As opposed to typical heat and heat waves, Dry Town Water Park is also susceptible to stormy weather, high winds, and surrounding fires. If lightning is present, the park is closed immediately and all attendees are asked to exit and leave the park as soon as possible. Although the park may not close due to high winds, certain areas and attractions may be shut off for the time being in order to avoid park damage or injury to staff members and attendees. Depending on the severity of the smoke, the park may close due to bad air quality.

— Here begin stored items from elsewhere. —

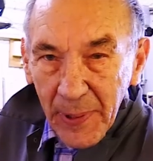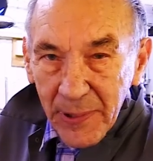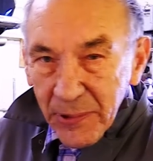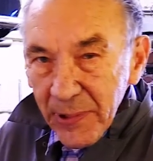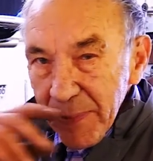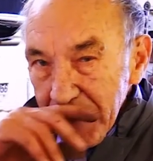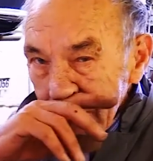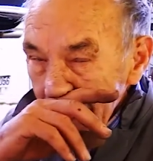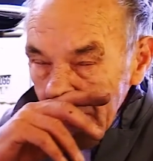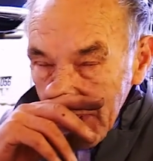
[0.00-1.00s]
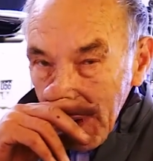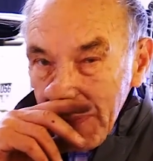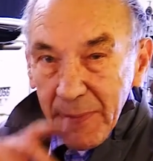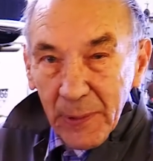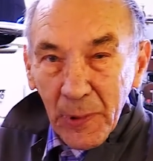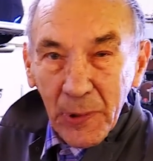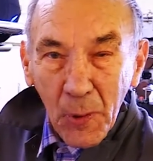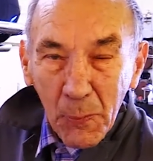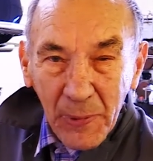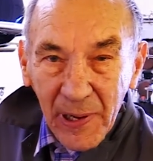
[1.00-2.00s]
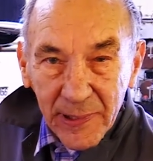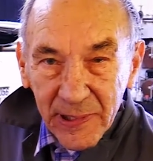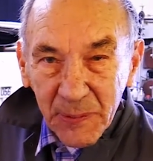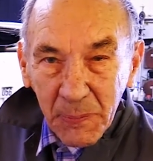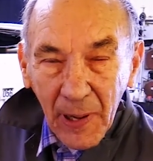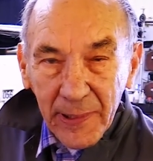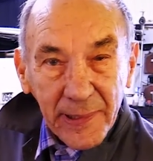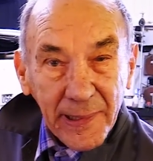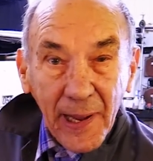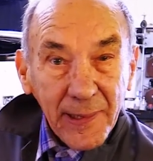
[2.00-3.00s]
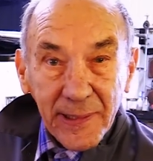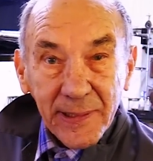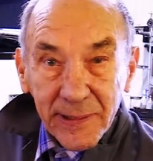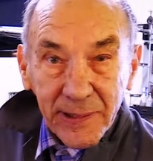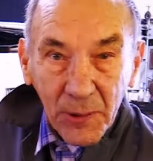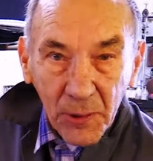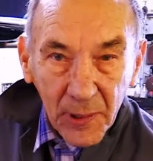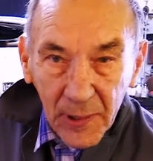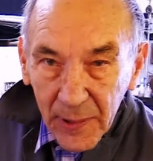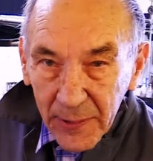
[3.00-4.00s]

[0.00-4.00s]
engines. I think we've got a better display than Gaydon's got.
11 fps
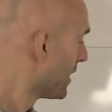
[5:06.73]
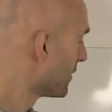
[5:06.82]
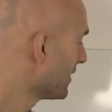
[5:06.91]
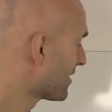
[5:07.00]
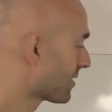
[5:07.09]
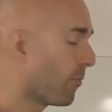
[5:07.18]

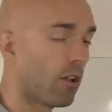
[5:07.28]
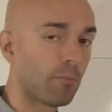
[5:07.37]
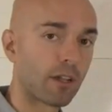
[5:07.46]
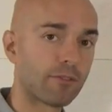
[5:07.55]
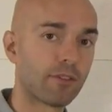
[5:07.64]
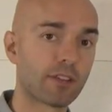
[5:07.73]
these small
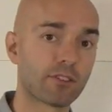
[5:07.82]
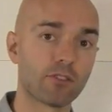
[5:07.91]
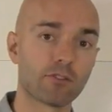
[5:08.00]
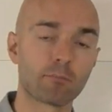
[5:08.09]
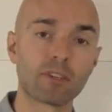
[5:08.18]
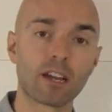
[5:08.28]
blood
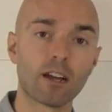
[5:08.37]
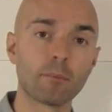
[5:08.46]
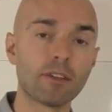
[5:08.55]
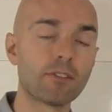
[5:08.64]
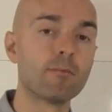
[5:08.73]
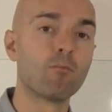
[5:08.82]
vessels become
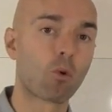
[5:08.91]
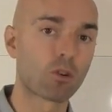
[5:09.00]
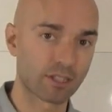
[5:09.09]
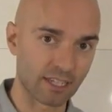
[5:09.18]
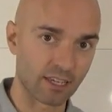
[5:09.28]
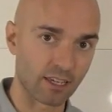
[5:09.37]
even more
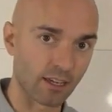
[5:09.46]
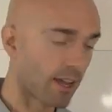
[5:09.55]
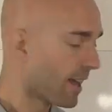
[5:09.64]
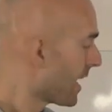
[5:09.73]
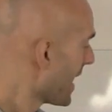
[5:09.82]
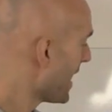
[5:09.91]
leaky,
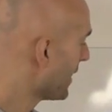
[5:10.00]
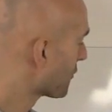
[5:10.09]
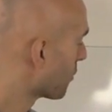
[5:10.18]
and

== Lifeguard team recognition ==
The City of Palmdale's lifeguard team at Dry Town Water Park is evaluated two times per summer season by the National Aquatic Safety Company (NASCO). NASCO performs inspections at hundreds of water park facilities throughout the United States each year and is recognized as a leader and innovator in the safety procedures for aquatics and amusement park facilities. A representative from the company evaluates the lifeguards' scanning time (how quickly and accurately the water surface is viewed), appearance (indicates that the lifeguard is prepared with proper equipment), posture (rescue ready stance) and proper dispatching of the water slides and gives a numeric score between 0 and 100. A score of 75 or higher is considered a "world class score" nationwide while a score below 40 follows an immediate closure of the park.

As of 2018, the lifeguard team received a "world class" score upon inspection from the NASCO for the 17th consecutive time. In 2012, the lifeguard team was recognized by the City of Palmdale for attaining a perfect score of 100.